Rabu, Juni 22, 2011

Pelajaran malam hari


Satu hari ini telah mengubah segalanya bagiku. Kini aku bukan lagi anak kecil yang manja dan selalu merengek minta di belikan Barbie. Semua bermula ketika salah satu orang tuaku memakiku dengan kata-kata yg cukup kasar. Saat itu aku sadar bahwa aku bukan lagi anak kecil yang hanya bias nangis mengisak ketika di bentak. Jalan fikiranku sudah jauh di luar yang mereka kira.
Well…
Akhirnya langkah ini yang kuambil, bukan untuk memberontak pada mereka, tp hanya untuk menenangkan diri. Aku tidak pernah menaruh dendam pada siapapun, karena bagiku dendam adalah penyakit rohani yang paling akut. Langkah yang ku ambil ini membuatku mempelajari banyak hal yang sebelumnya tidak pernah kujangkau. Ya, sebuah realita kehidupan di tengan kota besar alias realita tentang kahidupan malam yang kejam.  Dimana sekelompok orang  yang tiba-tiba naik bis yang kutumpangi, aku tau bahwa mereka bukan anak-anak dari kalangan bawah, tp pola pikir mereka yang menjauhkan mereka dari keluarga.
Sekitar  7 orang, satu diantaranya cwe (yg sepertinya pacar dari salah satu pria dsana). Merekalah yang membuat darahku semakin naik. Ketika sebuah kotak sumbangan diidarkan pada penumpang dan akupun turut member selembar untuk mengisi kotak tersebut, tp tak dinyana salah satu dri mereka kembali berkeliling untuk meminta sumbangan lagi (rasanya tangan ku ingin melayang ke muka pria itu). Tanpa berdosa dia menyodorkan lengannya d hadapan ku dan berkata
                “sumbangannya, mba.”
                “td udah, mas.”
                “saya beda.”
                “beda apa? Temenan sama yg tadi kn?”

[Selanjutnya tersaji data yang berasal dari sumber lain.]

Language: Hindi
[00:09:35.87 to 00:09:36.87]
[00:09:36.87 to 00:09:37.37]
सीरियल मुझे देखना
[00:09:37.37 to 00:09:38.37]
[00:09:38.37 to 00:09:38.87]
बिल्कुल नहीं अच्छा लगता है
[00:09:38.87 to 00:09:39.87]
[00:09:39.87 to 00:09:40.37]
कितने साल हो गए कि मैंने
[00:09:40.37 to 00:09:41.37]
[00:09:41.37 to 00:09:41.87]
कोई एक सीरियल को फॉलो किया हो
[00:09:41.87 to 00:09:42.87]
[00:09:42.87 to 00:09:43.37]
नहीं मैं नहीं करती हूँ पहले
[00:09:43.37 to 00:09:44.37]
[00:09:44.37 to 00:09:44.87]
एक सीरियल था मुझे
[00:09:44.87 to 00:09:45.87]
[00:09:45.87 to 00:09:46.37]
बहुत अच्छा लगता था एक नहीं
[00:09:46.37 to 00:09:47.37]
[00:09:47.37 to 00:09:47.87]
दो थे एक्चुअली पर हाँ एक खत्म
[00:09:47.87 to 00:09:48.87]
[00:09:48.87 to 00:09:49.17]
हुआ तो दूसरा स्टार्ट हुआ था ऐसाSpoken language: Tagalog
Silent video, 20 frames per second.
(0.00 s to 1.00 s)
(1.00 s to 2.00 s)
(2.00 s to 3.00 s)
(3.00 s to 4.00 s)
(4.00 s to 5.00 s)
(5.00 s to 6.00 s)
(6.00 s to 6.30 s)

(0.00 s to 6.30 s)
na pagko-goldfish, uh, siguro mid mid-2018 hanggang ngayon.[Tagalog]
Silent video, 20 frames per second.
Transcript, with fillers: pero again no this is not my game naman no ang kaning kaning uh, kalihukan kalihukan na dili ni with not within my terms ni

                “cantik-cantik jangan kikir, mba.”
                “ngsih klo ga ikhlas gmn?”
                “saya nerimanya ikhlas.”
                “yang nilai ikhlas itu Cuma yang ngasih (saya) sama Allah, mas”
Kata penutup itu ternyata mujarap juga. Diapun berlalu dari hadapanku. Bagiku tidak mudah berkata seperti itu dengan anak jalanan (tukang palak tepatnya), terlebih saat itu aku pergi sendirian di malam hari.  Sepanjang sisa perjalanan yg kulakukan hanya membaca puji-pujian untuk Allah, takut-takut klo yg yang sama kembali terulang.